EXERCISE OBJECTIVE:
Below are records; the lines starting at the one with "[0:02.00-0:03.00]" and ending at the one with "[0:12.00-0:12.96]" must be reproduced exactly, both included. Pictures must not appear.

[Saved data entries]
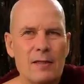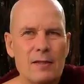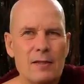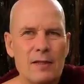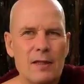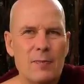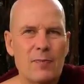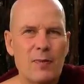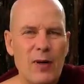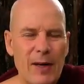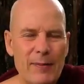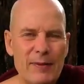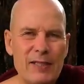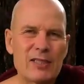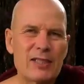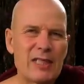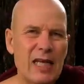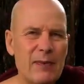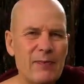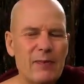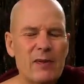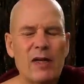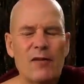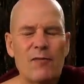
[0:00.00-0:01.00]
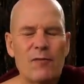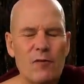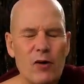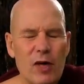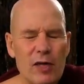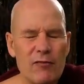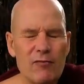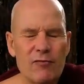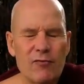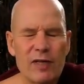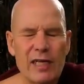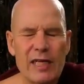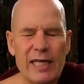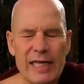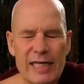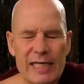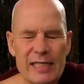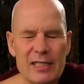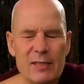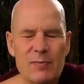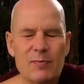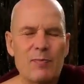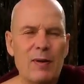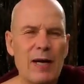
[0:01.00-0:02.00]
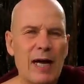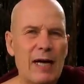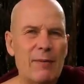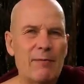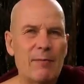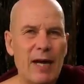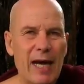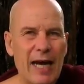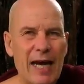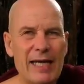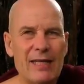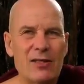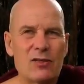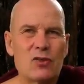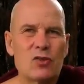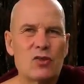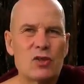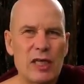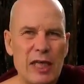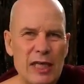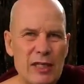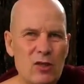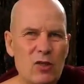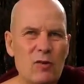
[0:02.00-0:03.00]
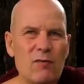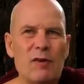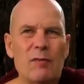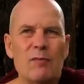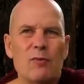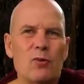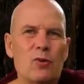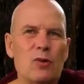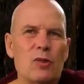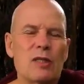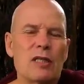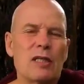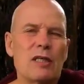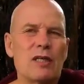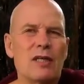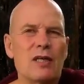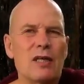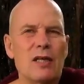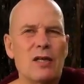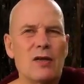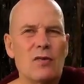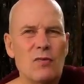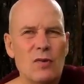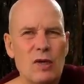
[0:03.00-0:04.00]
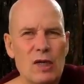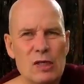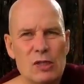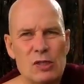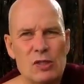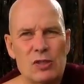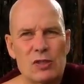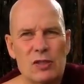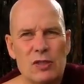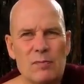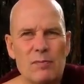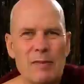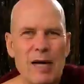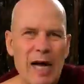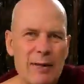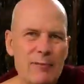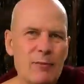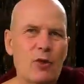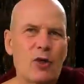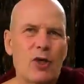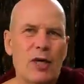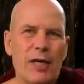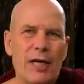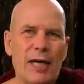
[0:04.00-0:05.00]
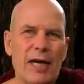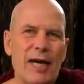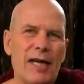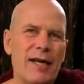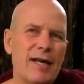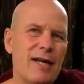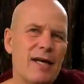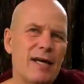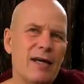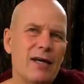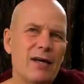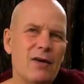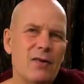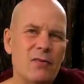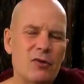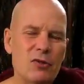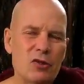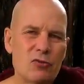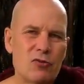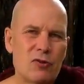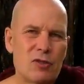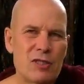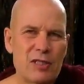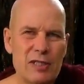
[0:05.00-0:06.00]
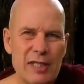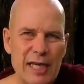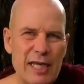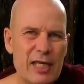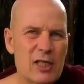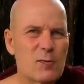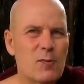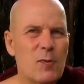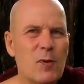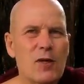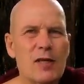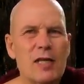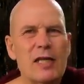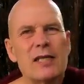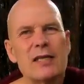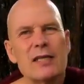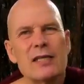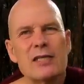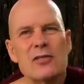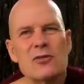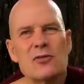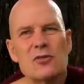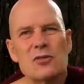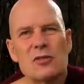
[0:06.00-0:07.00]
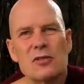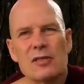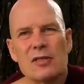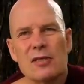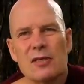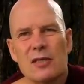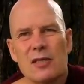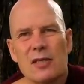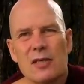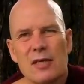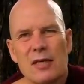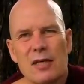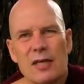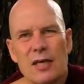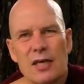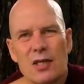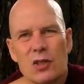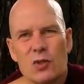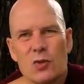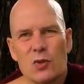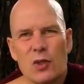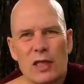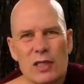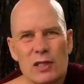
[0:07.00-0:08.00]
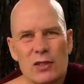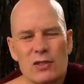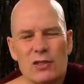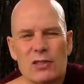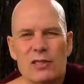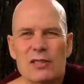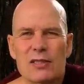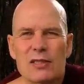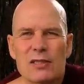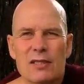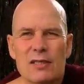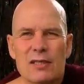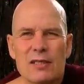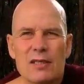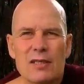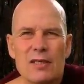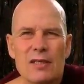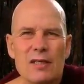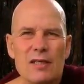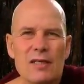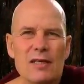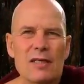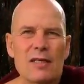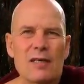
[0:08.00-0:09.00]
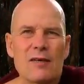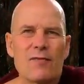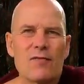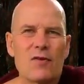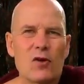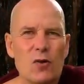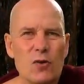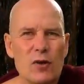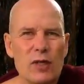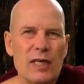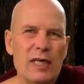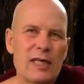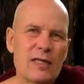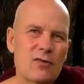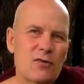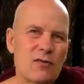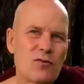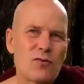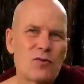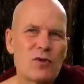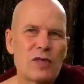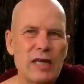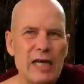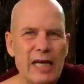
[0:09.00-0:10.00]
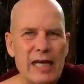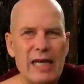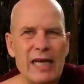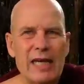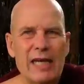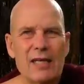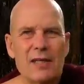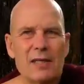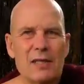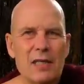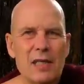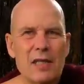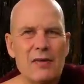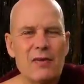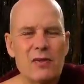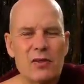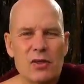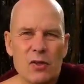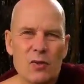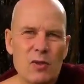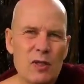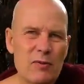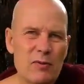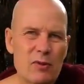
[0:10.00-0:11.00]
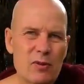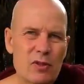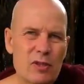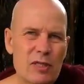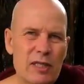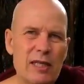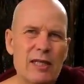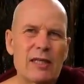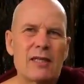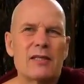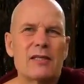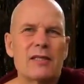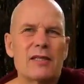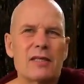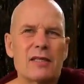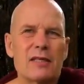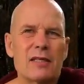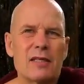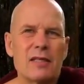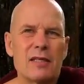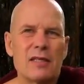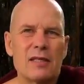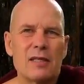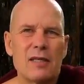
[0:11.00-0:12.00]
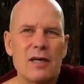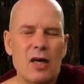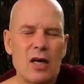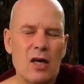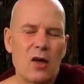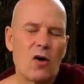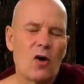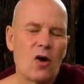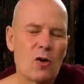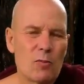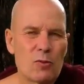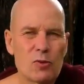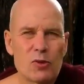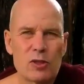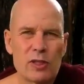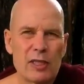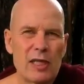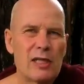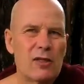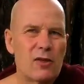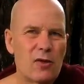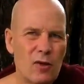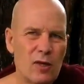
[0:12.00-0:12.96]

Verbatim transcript: The prime example of one released by mind, Ceto Vimutti, was Mahamoggallana, which was an expert in these tricks, floating in through the air, even though he was killed, almost killed.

THE COMPLETED TASK:
[0:02.00-0:03.00]
[0:03.00-0:04.00]
[0:04.00-0:05.00]
[0:05.00-0:06.00]
[0:06.00-0:07.00]
[0:07.00-0:08.00]
[0:08.00-0:09.00]
[0:09.00-0:10.00]
[0:10.00-0:11.00]
[0:11.00-0:12.00]
[0:12.00-0:12.96]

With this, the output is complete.